Roughly every 10 years, some sports magazine or another runs a story about “the last knuckleballer”—be it Charlie Hough, Tim Wakefield, R.A. Dickey, or whoever’s next in line. But the truth is that the knuckleball was never a hugely popular pitch in major-league baseball. It’s a hard pitch to learn and a harder one to control, and it’s all but impossible for the game’s strategists to plan around. Ricki Stern and Annie Sundberg’s documentary Knuckleball!, thankfully, doesn’t take the “dying breed” tack. The movie follows the 2011 seasons of Wakefield and Dickey—the former of whom was in his last season, while the latter was continuing a surprise rise that began in the second half of 2010—so Knuckleball! already has that sense of continuity, showing how this strange little fluttering pitch persevered from generation to generation.

Knuckleball! could stand a little more specificity, though. Stern and Sundberg get a little overdramatic and over-romantic about the subject, especially in the early going.
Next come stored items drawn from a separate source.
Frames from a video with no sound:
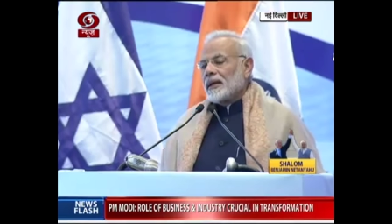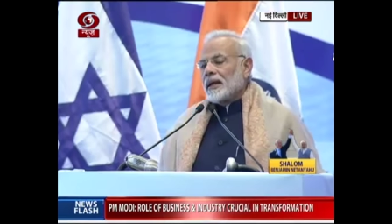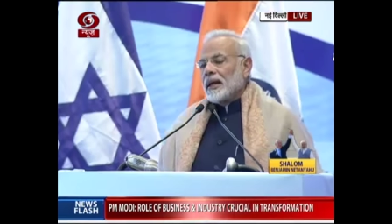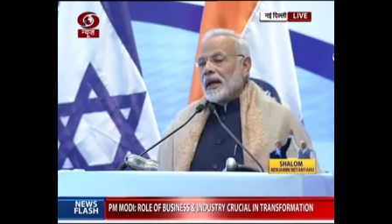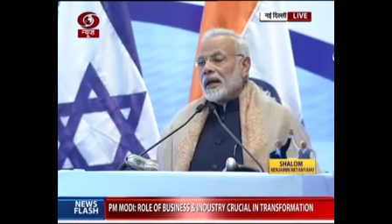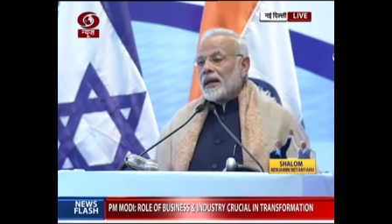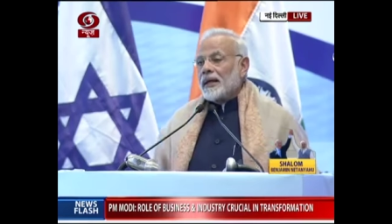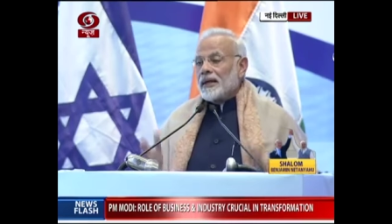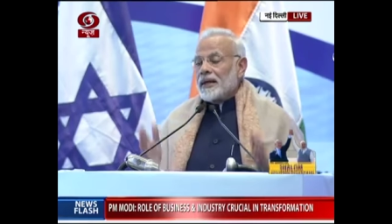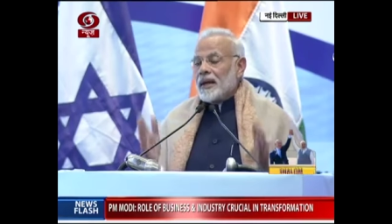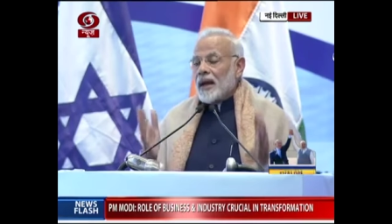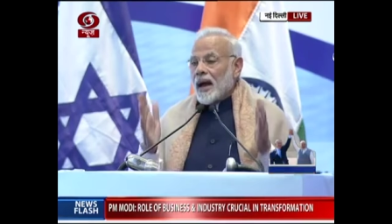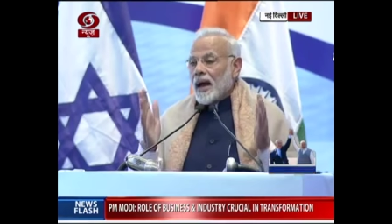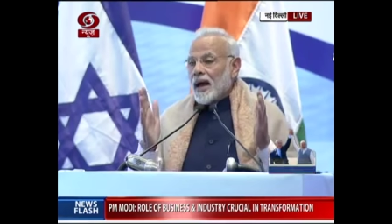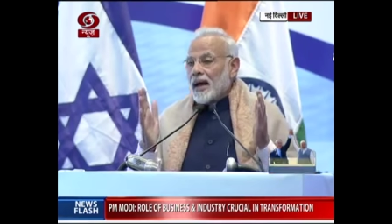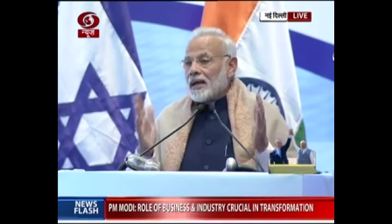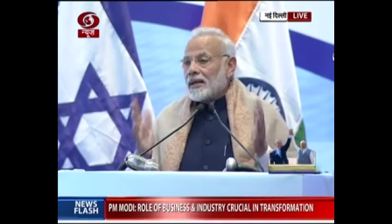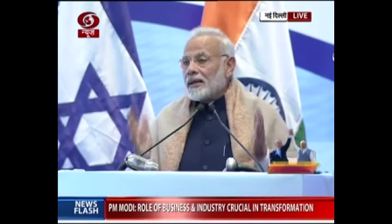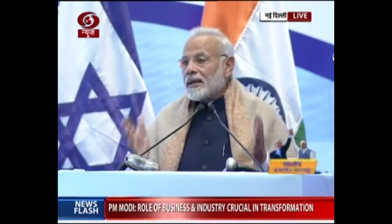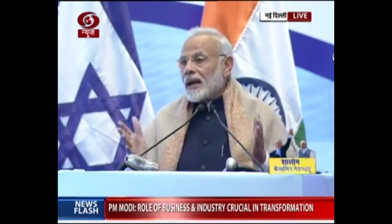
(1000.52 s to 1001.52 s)
India
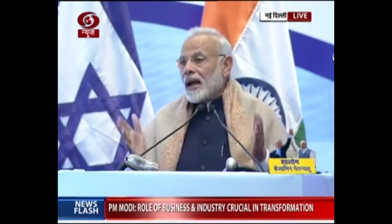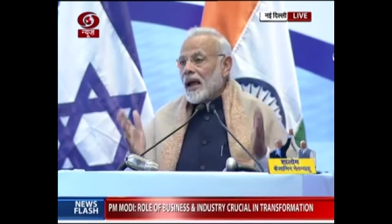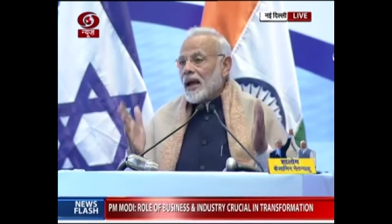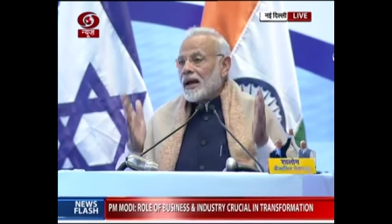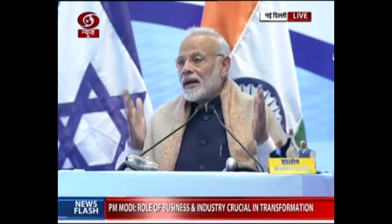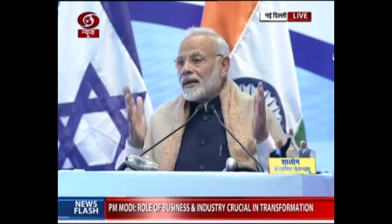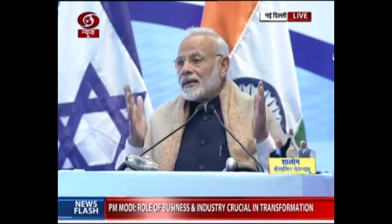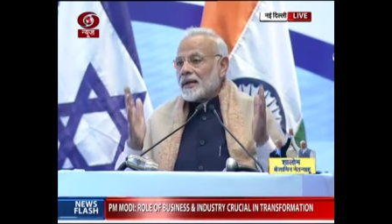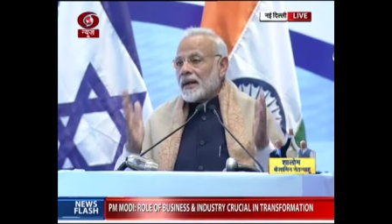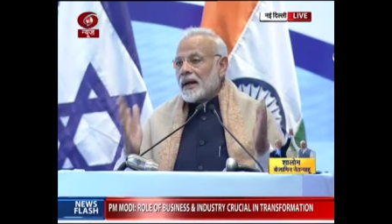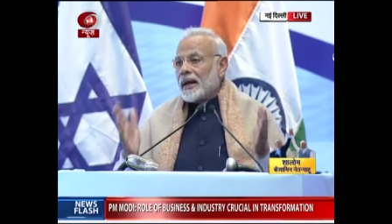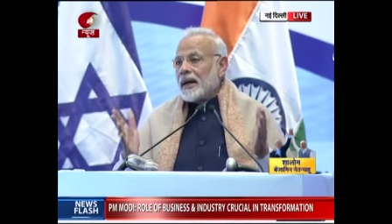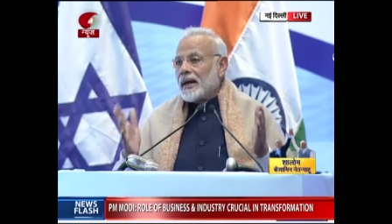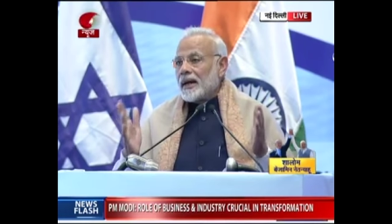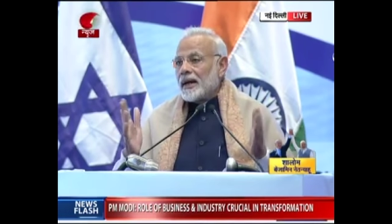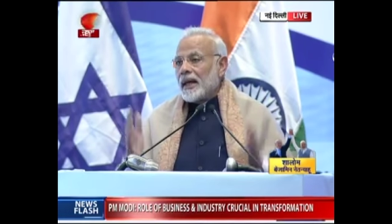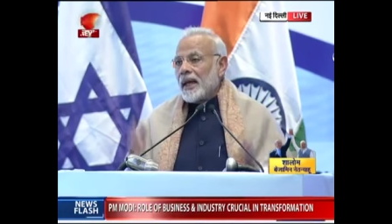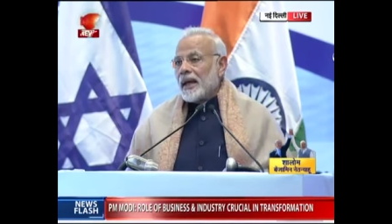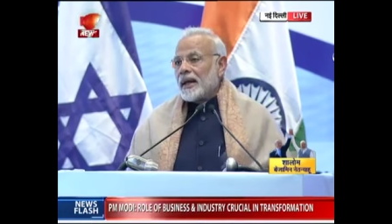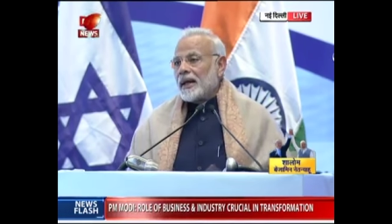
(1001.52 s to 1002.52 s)
Israel
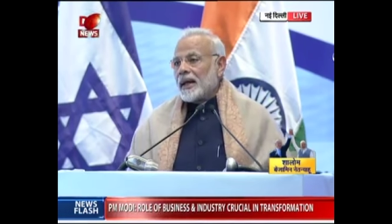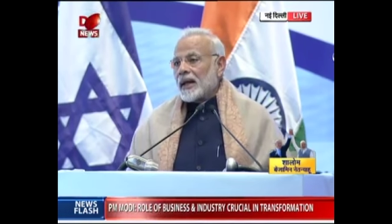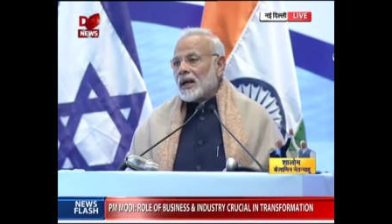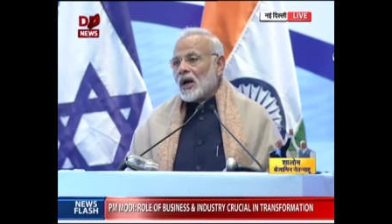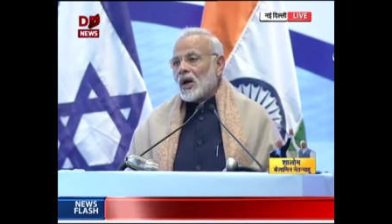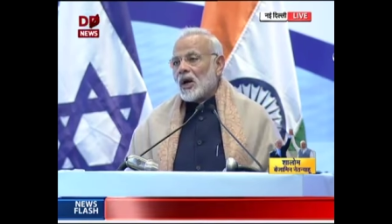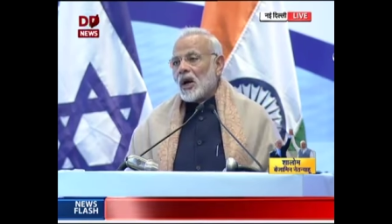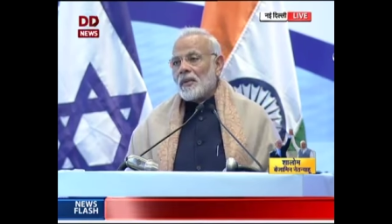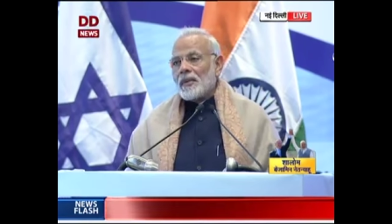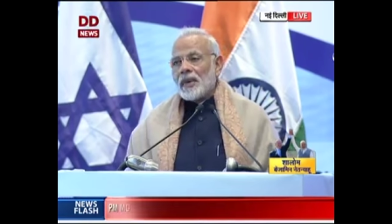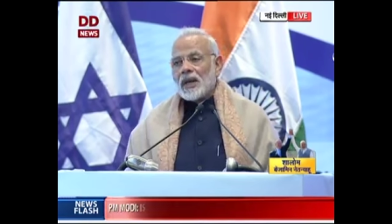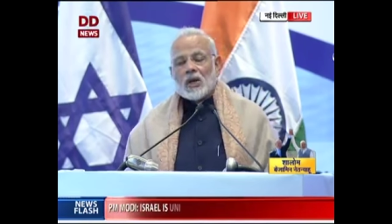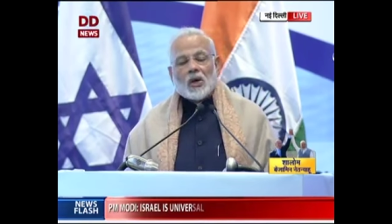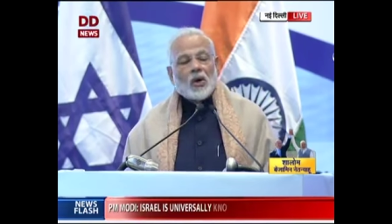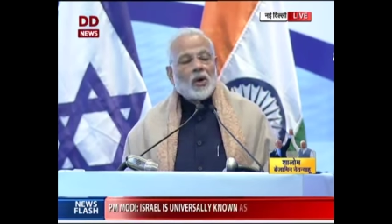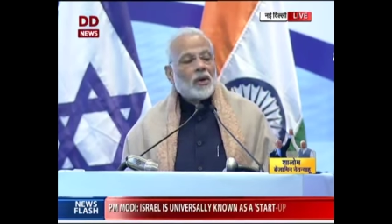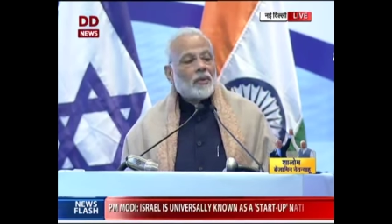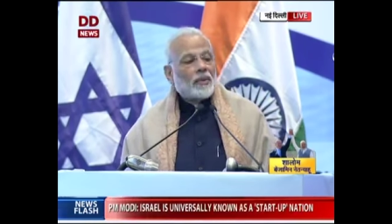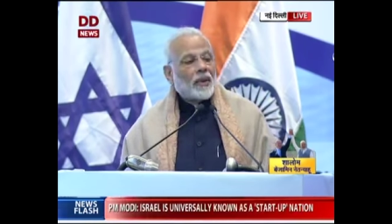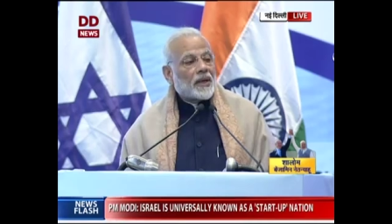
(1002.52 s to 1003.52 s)
trade and economic
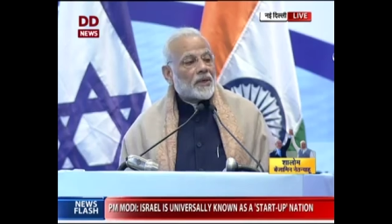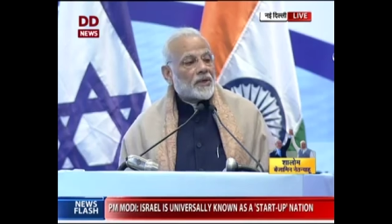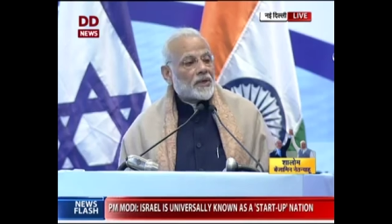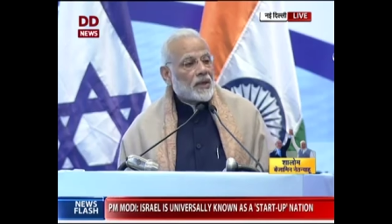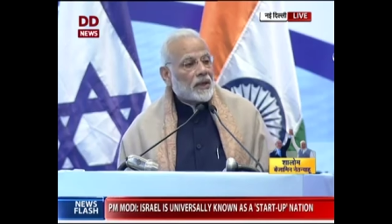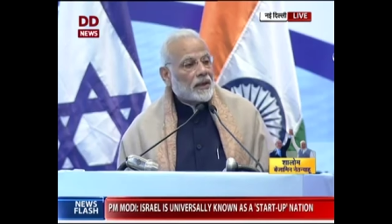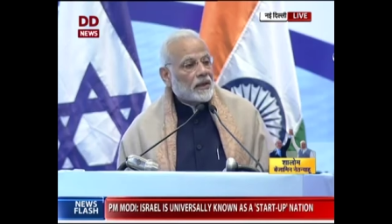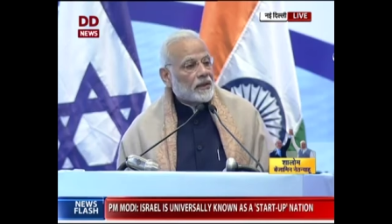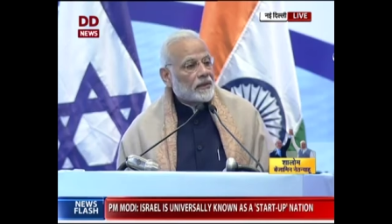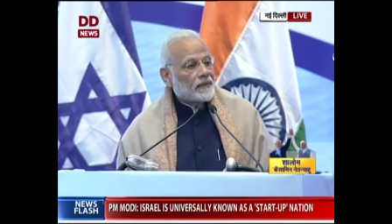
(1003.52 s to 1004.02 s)
collaboration.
Their soundtrack is sweeping (and overbearing), and their talking heads tend to make grandiose statements about baseball and American society, and how the knuckleball doesn’t fit well with either. The film is much stronger when it tells Wakefield and Dickey’s respective life stories, charting careers filled with ups and downs, in which the knuckleball saved them from obscurity, then flukily failed them. Dickey’s opening-day start in 2011, for example, went awry because he broke a fingernail; Wakefield looked to be washed up after a few good years in Pittsburgh, because he lost confidence in his main pitch. And both men had tough 2011s, with Dickey battling injuries and Wakefield stalling out while trying to notch his 200th win. There’s plenty of real drama in this movie without Stern and Sundberg having to pump it up.

Some of Knuckleball!’s best scenes show Dickey and Wakefield hanging out with Hough and Phil Niekro (the latter the rare knuckleballer who threw the pitch his whole career rather than turning to it out of desperation), talking about the mechanics and the mojo of the knuckler. Dickey in particular is a thoughtful, sweet-natured guy who understands that the knuckleball tends to improve with age, and thus requires some patience on the part of the players and their organizations. But then, the whole knuckleballing fraternity seems to have that kind of philosophical bent, because they know—as one reporter puts it while talking about Dickey’s fingernail—that “something so small can have a huge impact.”